Letter: Lessons learned from SG election disqualification

In response to “SG Candidate Disqualified, Slate Issued Penalties” (April 30).

By Letter to the Editor

Fellow students:

After a long silence and some careful thinking, I decided to write this short letter in response to the article published in the Maroon (“SG Candidate Disqualified, Slate Issued Penalties,” April 30) describing my disqualification from the Student Government election because of a misunderstanding.

First of all, I want to offer my sincere apology for that misunderstanding. Second, I want to share my lessons with my fellow students: Good intentions do not always lead to good outcomes. I can assure you that my intention was good. Even to this date, I do not regret standing up when it seemed no one else was willing to. However, I was too naive, because I believed I could singlehandedly correct many of the biases that seemed apparent in the election process, but clearly that was not the case. At the time, all I wanted was to bring fairness and justice to the student body of the University of Chicago. It was my understanding that every party involved in the election process should follow the pre-established election rules and every candidate should have a fair chance to win the election. When I felt like the rules were not followed and when other people were not willing to stand up to fight against it, I did.

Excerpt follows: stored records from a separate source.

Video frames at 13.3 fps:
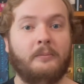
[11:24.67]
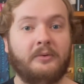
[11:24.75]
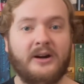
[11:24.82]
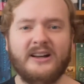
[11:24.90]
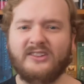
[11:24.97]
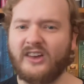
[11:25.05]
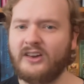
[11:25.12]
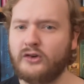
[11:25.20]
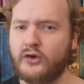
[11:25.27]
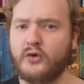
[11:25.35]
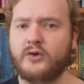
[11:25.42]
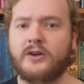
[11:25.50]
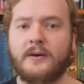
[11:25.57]
brings a
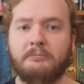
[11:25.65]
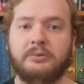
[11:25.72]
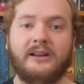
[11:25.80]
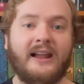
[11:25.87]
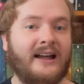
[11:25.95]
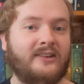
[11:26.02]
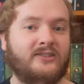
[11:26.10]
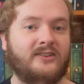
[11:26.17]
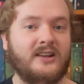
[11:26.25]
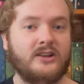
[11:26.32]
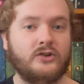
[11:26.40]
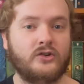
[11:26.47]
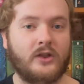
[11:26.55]
new
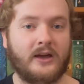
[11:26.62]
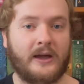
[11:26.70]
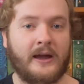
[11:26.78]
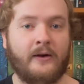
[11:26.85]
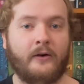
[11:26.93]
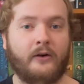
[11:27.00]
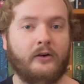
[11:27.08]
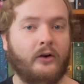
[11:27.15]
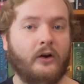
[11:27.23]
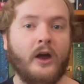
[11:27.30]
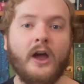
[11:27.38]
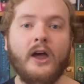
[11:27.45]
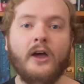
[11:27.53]
complexity to the character.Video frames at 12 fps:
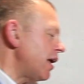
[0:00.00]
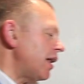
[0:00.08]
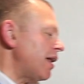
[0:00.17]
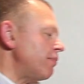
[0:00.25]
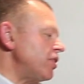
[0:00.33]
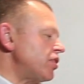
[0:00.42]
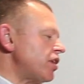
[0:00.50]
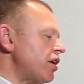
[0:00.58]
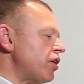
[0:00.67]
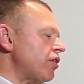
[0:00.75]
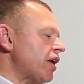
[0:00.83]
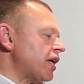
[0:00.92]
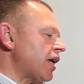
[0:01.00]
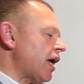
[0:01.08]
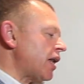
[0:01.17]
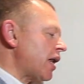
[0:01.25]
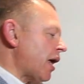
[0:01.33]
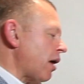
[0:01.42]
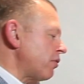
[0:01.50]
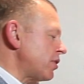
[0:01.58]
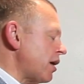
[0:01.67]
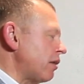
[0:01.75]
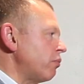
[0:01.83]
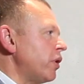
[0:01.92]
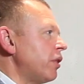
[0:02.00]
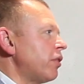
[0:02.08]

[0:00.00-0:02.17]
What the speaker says: Let me show you that again now, doneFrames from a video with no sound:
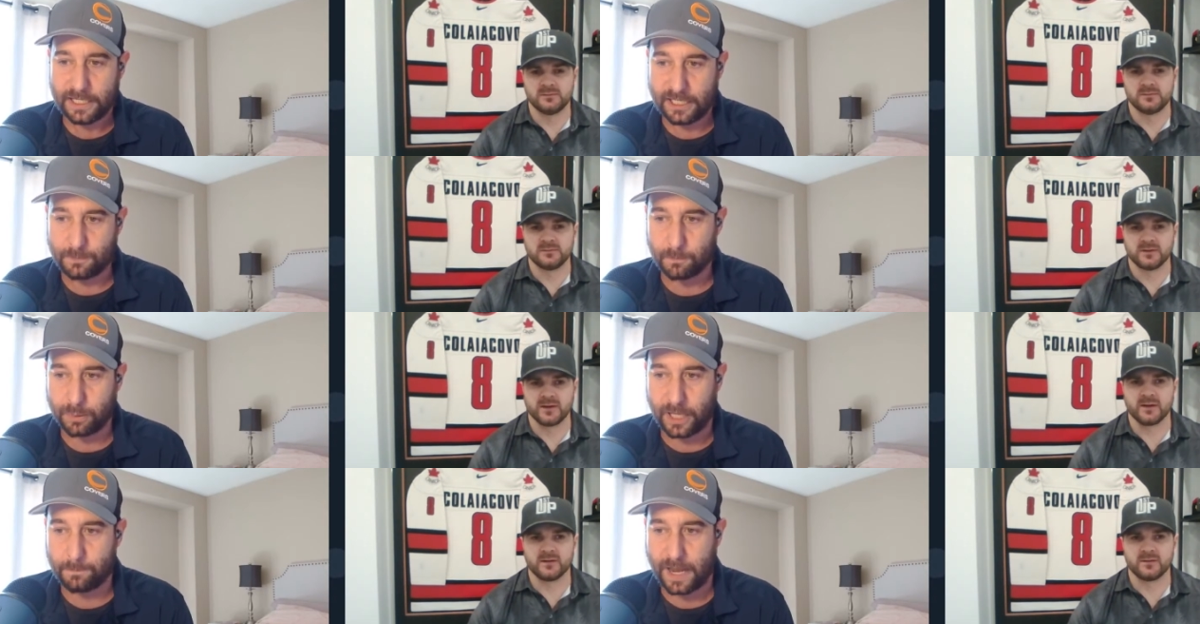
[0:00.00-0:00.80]
Speaker 1: He's been
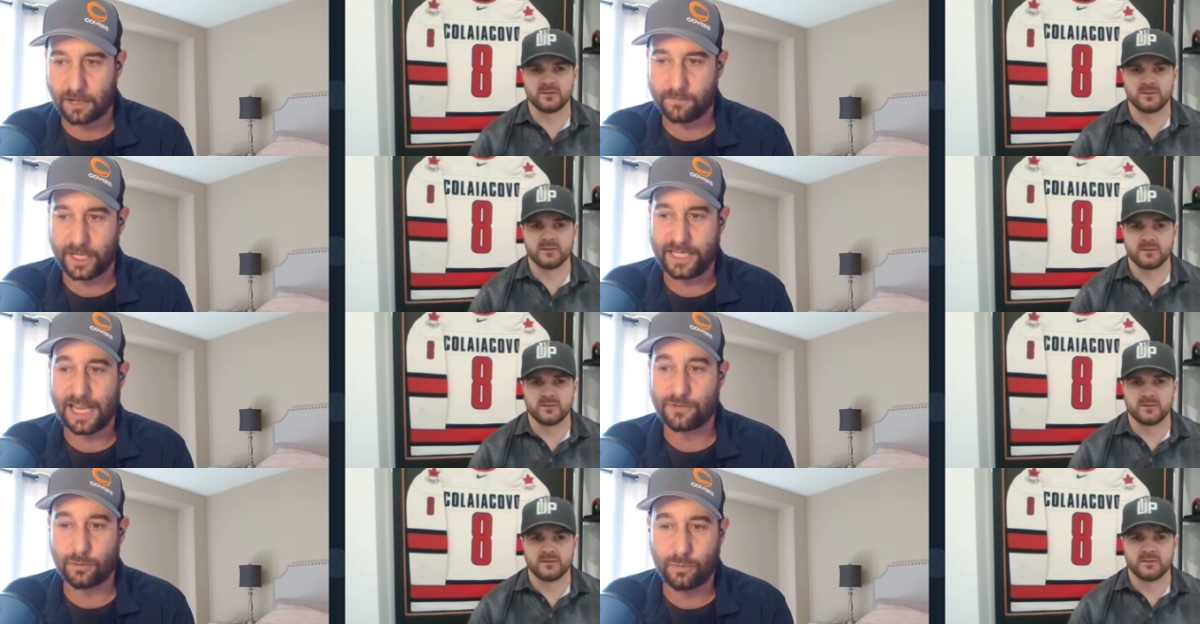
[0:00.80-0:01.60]
playing better of late. He
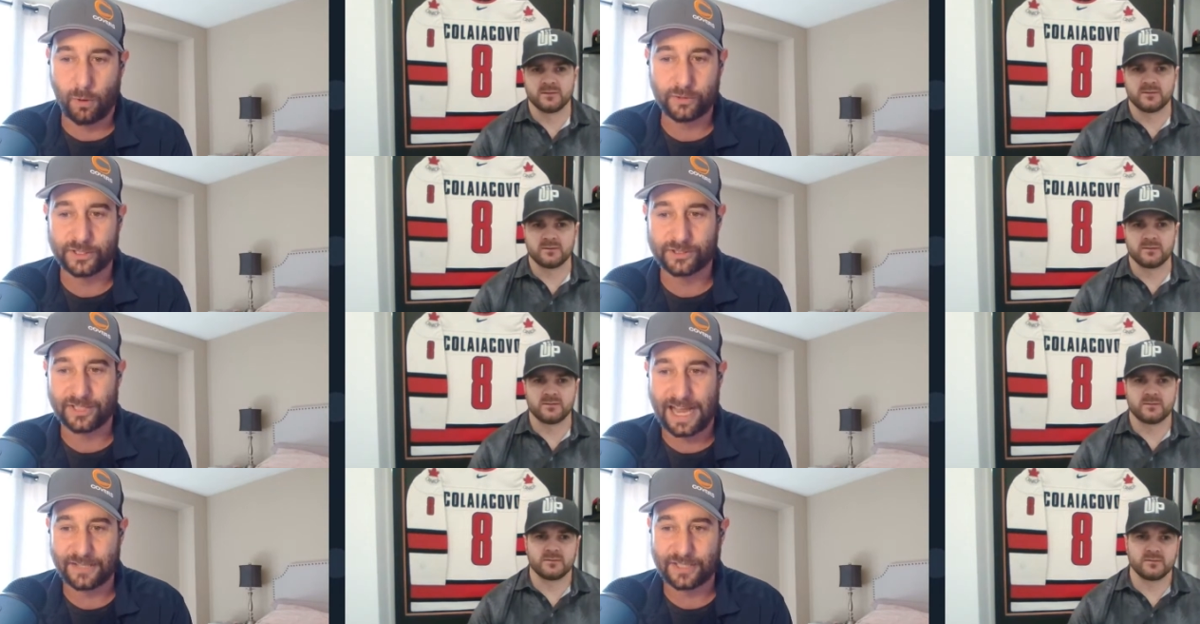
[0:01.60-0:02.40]
had 2 goals in his
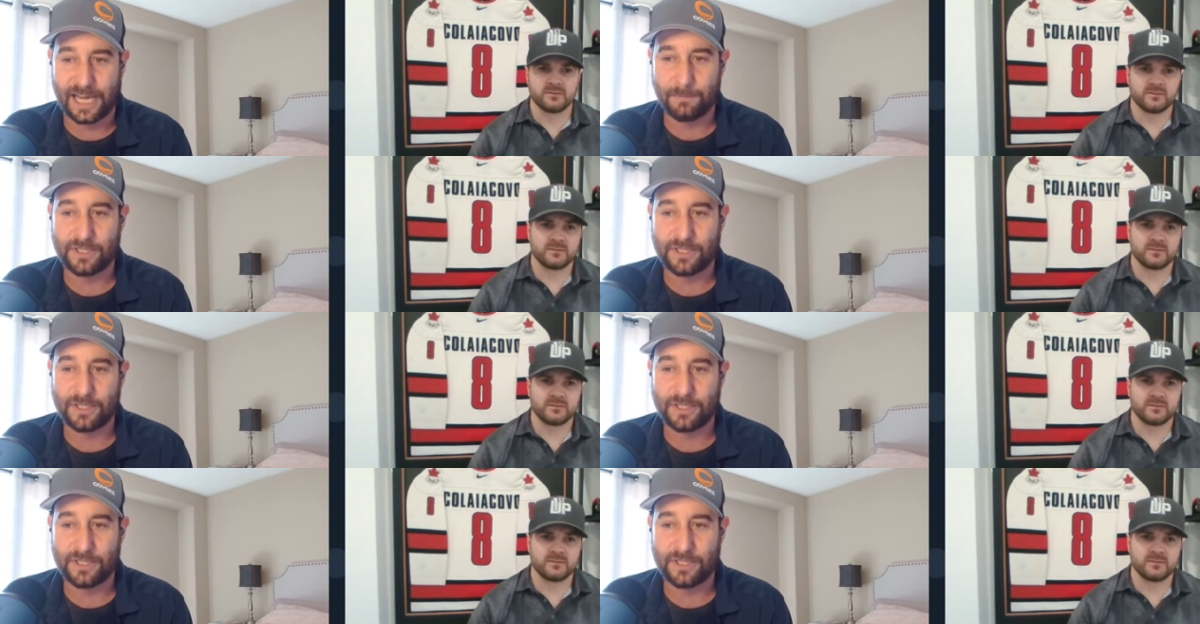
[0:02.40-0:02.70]
last game. He's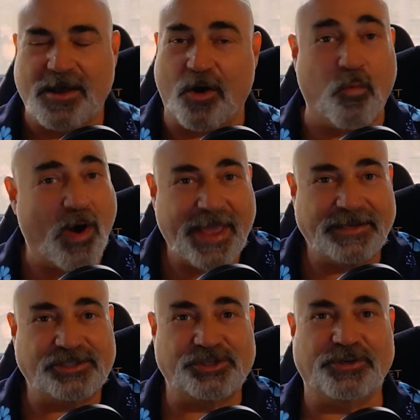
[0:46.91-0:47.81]

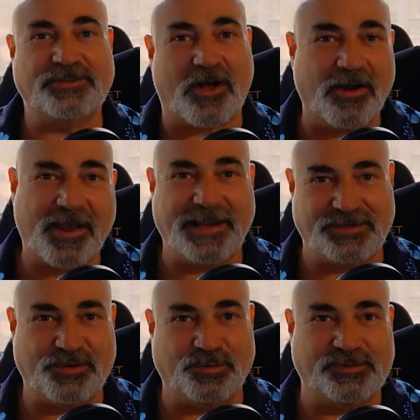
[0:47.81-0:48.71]
Hawaiian shirts, all kinds
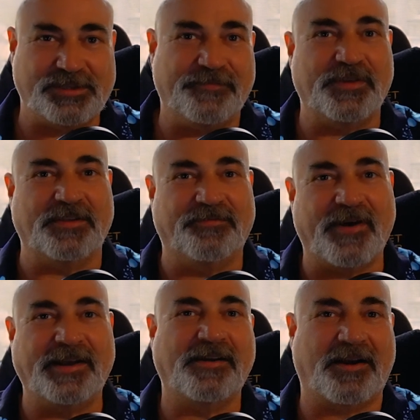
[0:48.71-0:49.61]
of cool stuff. You can
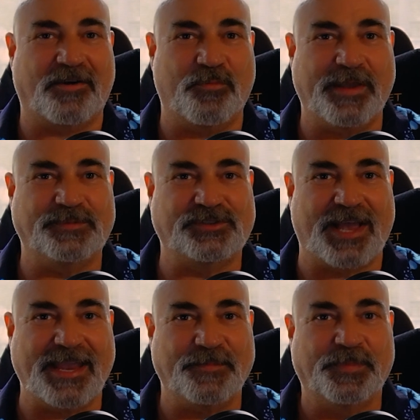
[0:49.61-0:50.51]
find it on our
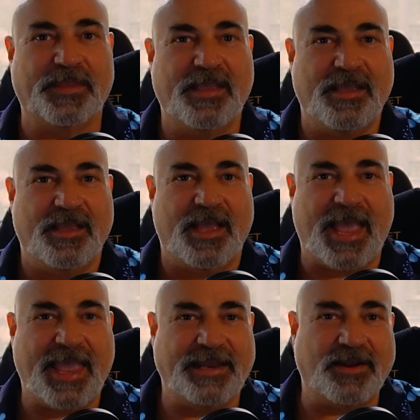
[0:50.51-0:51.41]
website.
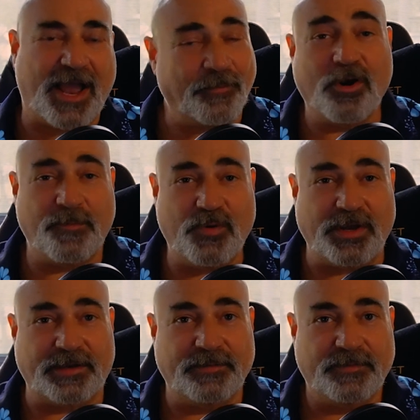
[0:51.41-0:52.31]
And I wrote a
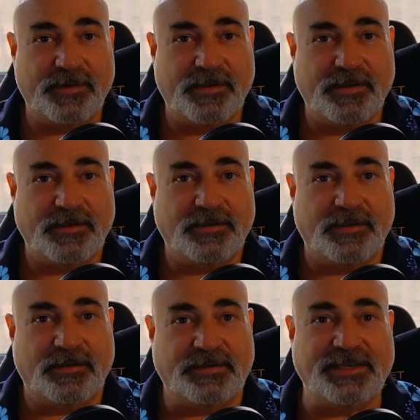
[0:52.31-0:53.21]
book.
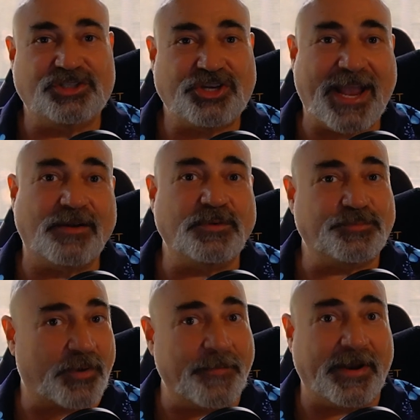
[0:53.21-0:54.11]
This channel was
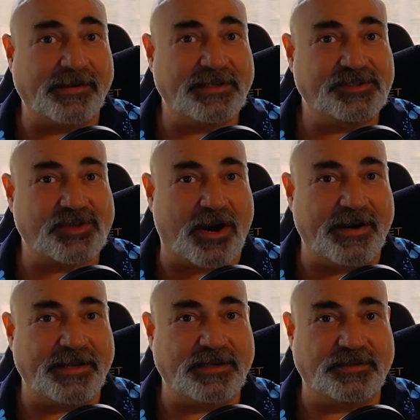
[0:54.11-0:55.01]
primarily
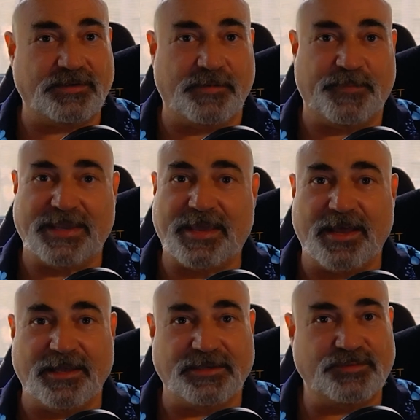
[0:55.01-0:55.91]
started
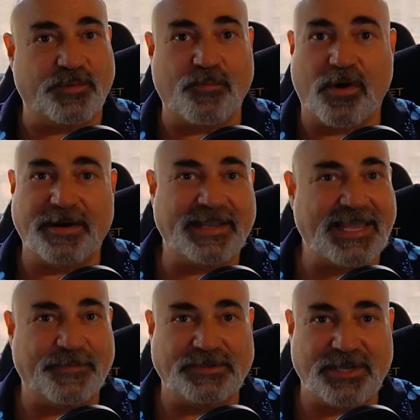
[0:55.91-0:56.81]
because we wanted to
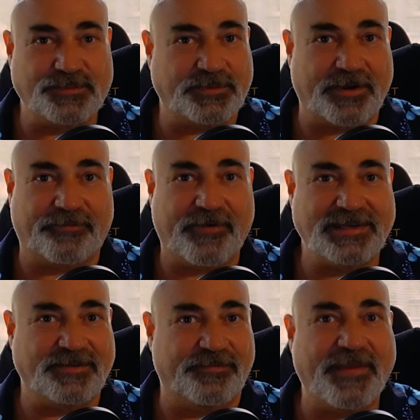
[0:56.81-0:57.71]
keep in touch with our
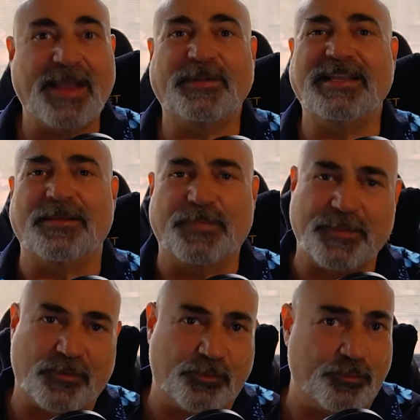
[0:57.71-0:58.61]
friends and family and the
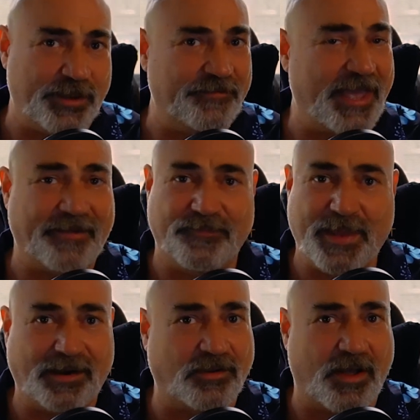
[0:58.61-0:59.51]
people we have
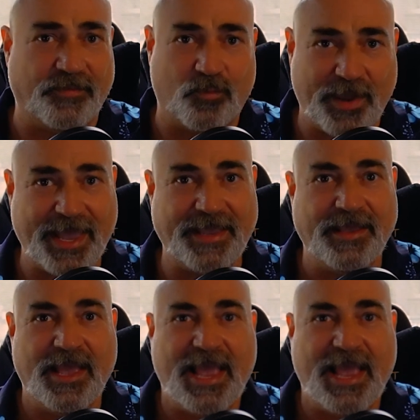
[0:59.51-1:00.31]
met along the way.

Serving as a College Council representative all throughout my first year, I knew what responsibilities I owed to my classmates. At the time, only one thing occupied my mind: correct the bias present within the election process and the ease with which student votes could be discounted. Although I am no longer able to sustain my responsibility to my fellow students, I am very pleased to report that my actions and possibly those of others have caused a difference: Student Government reform is currently underway. Although I regret the misunderstanding, I will never regret standing up for my beliefs and for what is right. It is my belief that the benefit (SG reform) will outweigh my personal sacrifice.

I want to conclude with a few lessons to share:

1. Always stand strong and believe in yourself, even in the face of those in power. Don’t ever let anyone make you think that who you are or what you did is wrong and disgusting. As long as you believe in the strengths of who you are, others can find no way of hurting you.

2. Be prepared to make sacrifices for the beliefs that you hold dear and for the people you love.

3. Don’t be afraid to speak up, but make sure that it is for something that you genuinely care about.

4. Friends and family mean the world and more.

5. Life can be unfair sometimes. It can completely knock us over, but it’s how we crawl back up that ultimately counts.